Update 2:55 p.m.: Moments ago, the Senate failed to achieve the requisite 60 votes needed to take up this bill.
California’s $17.9 billion deficit expanded by approximately $600 million this week and is in danger of becoming even larger by day’s end if Congress fails to pass legislation that would extend aid to states still struggling to emerge from the economic recession.
California – along with at least 29 other states – is closely watching whether the Senate will obtain the 60 votes needed to move a jobs bill that would continue to provide increased federal funding for Medicaid – a key source of revenue helping to shore up lagging state budgets this fiscal year. The American Recovery and Reinvestment Act of 2009 (ARRA) increased the federal government’s share of Medicaid spending in California from the historical 50.0 percent to 61.6 percent, thereby lowering the state’s share to 38.4 percent and freeing up state funds to help balance the budget. The enhanced funding expires December 31, 2010 under current law, but legislation in Congress could extend this higher level of funding through June 30, 2011.
The six-month extension would provide $1.9 billion for California.
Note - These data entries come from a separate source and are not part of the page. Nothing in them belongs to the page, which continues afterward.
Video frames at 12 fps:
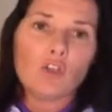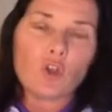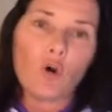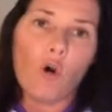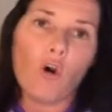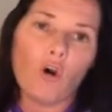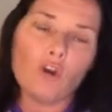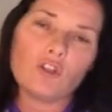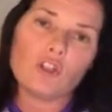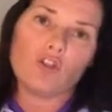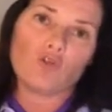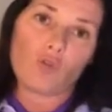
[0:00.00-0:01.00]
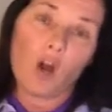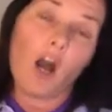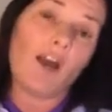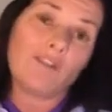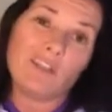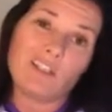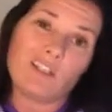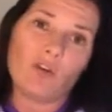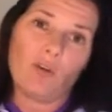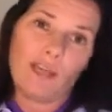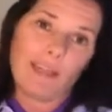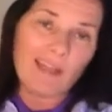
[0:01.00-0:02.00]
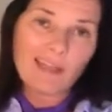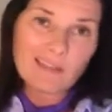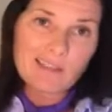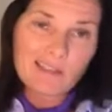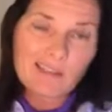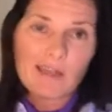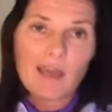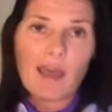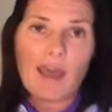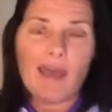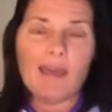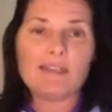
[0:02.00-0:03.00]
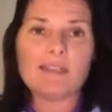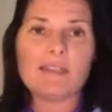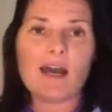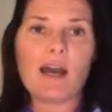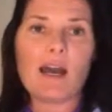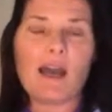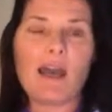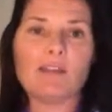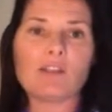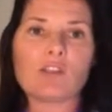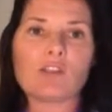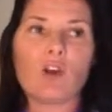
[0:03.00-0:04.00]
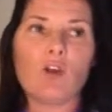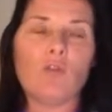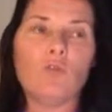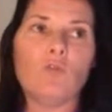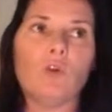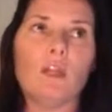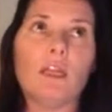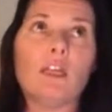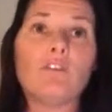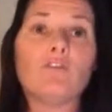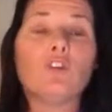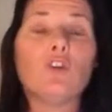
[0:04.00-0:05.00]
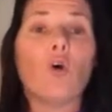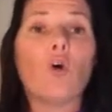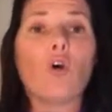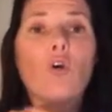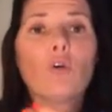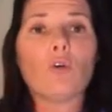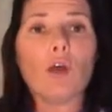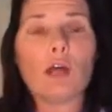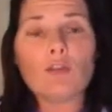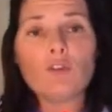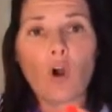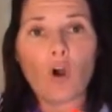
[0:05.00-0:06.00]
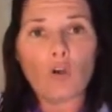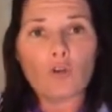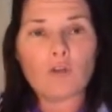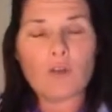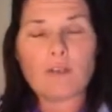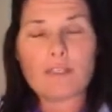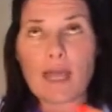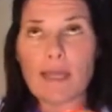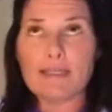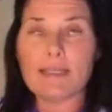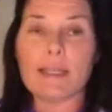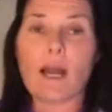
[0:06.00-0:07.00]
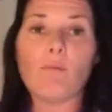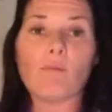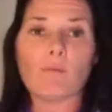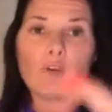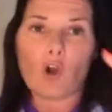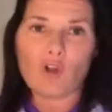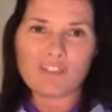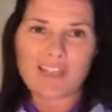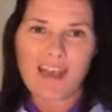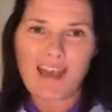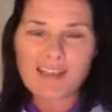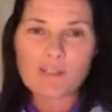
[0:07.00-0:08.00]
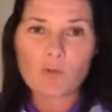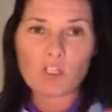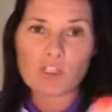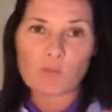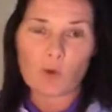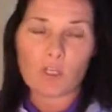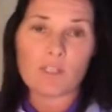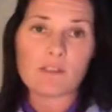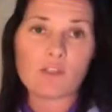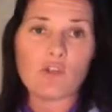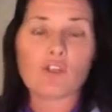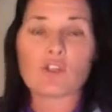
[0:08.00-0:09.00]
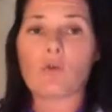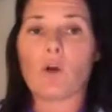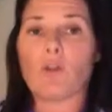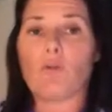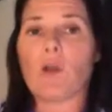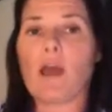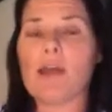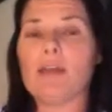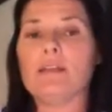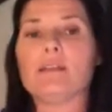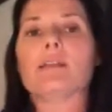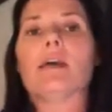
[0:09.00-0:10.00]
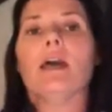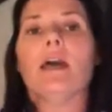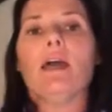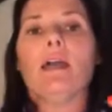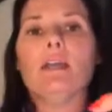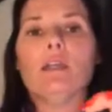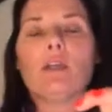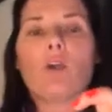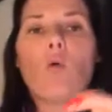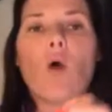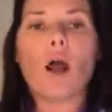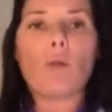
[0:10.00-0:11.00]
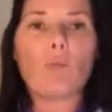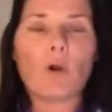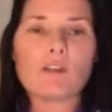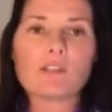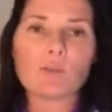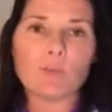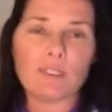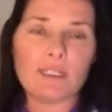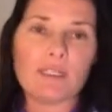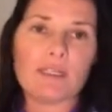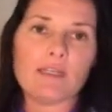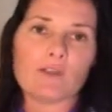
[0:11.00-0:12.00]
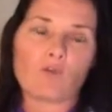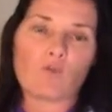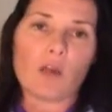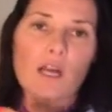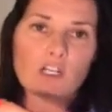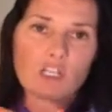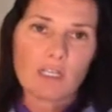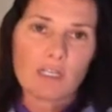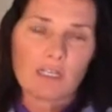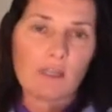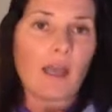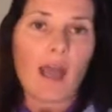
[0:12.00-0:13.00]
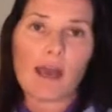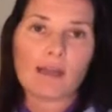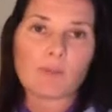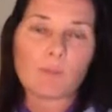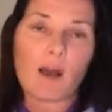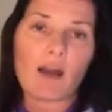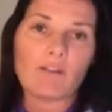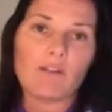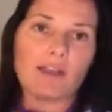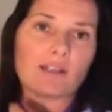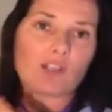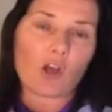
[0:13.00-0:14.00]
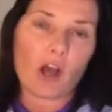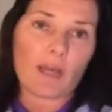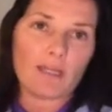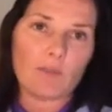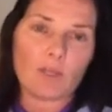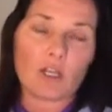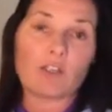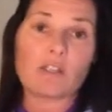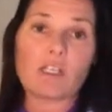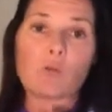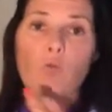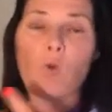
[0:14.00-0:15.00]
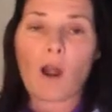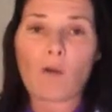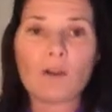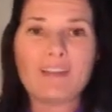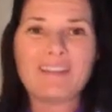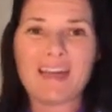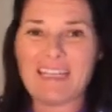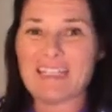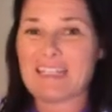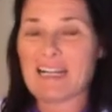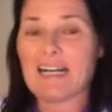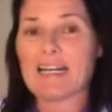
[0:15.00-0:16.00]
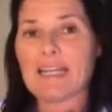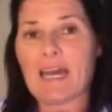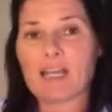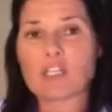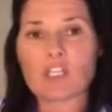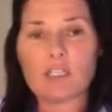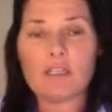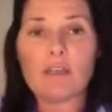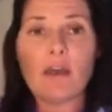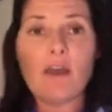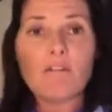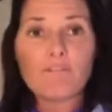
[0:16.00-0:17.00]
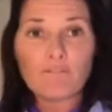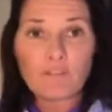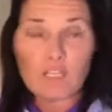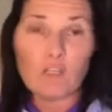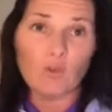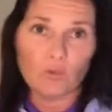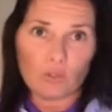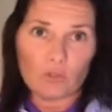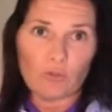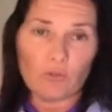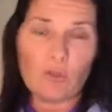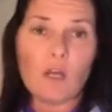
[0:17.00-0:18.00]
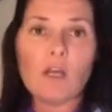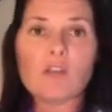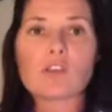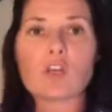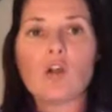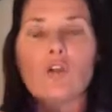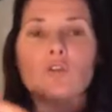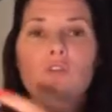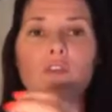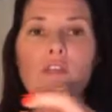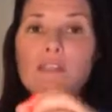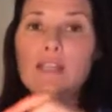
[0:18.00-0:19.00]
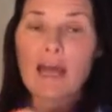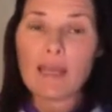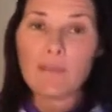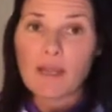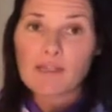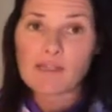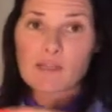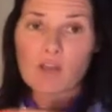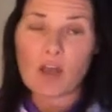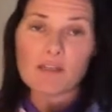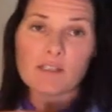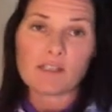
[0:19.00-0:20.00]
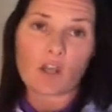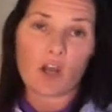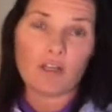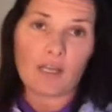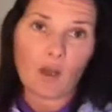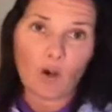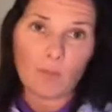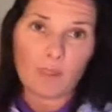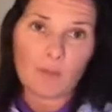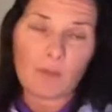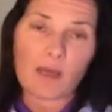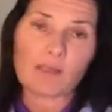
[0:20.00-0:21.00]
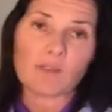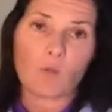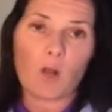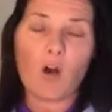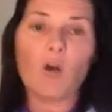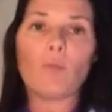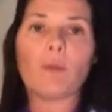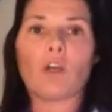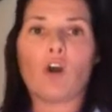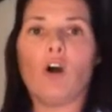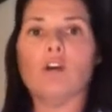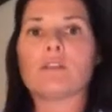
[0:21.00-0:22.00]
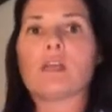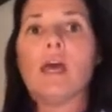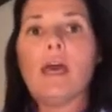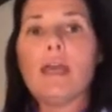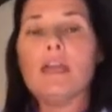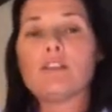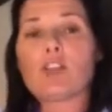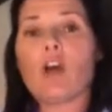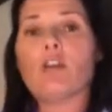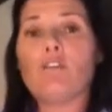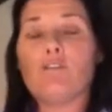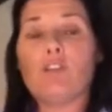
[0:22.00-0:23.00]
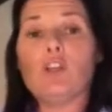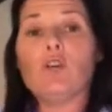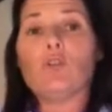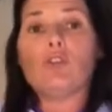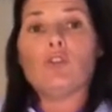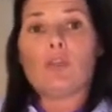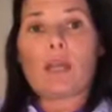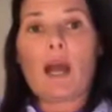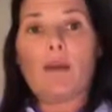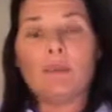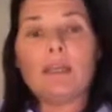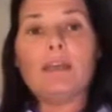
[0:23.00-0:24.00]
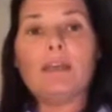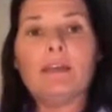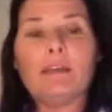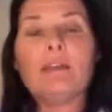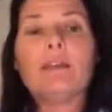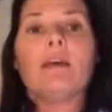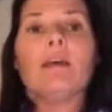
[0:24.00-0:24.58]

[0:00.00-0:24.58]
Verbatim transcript: taught to drive into your hands. And, uh, and so if you're not taking up contact, which is what he's used to on the reins, he quite possibly is rushing as part of anxiety because he's worried that he can't actually feel you. So the same exercise is going to help him as well because he's going to feel you come in.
This week, however, Senate leaders pared down the amount of state aid by one-third, meaning California would receive approximately $1.3 billion. While the reduction is a blow to states, congressional failure to pass any state aid would be more devastating.
The Legislature and the Governor already are struggling to patch the state’s existing $17.9 billion budget gap. The Governor’s, Senate’s, and Assembly’s budget plans all assumed $1.9 billion in federal funds that appeared likely until a short time ago. Without this federal aid, California’s shortfall would widen to $19.8 billion. Furthermore, without this federal aid, budget proposals made by Governor Schwarzenegger, but rejected by the Legislature – such as the elimination of CalWORKs, imposition of copayments for Medi-Cal patients, and elimination of Medi-Cal coverage for Adult Day Health Care services – may resurface as policymakers become increasingly desperate to close the growing budget gap.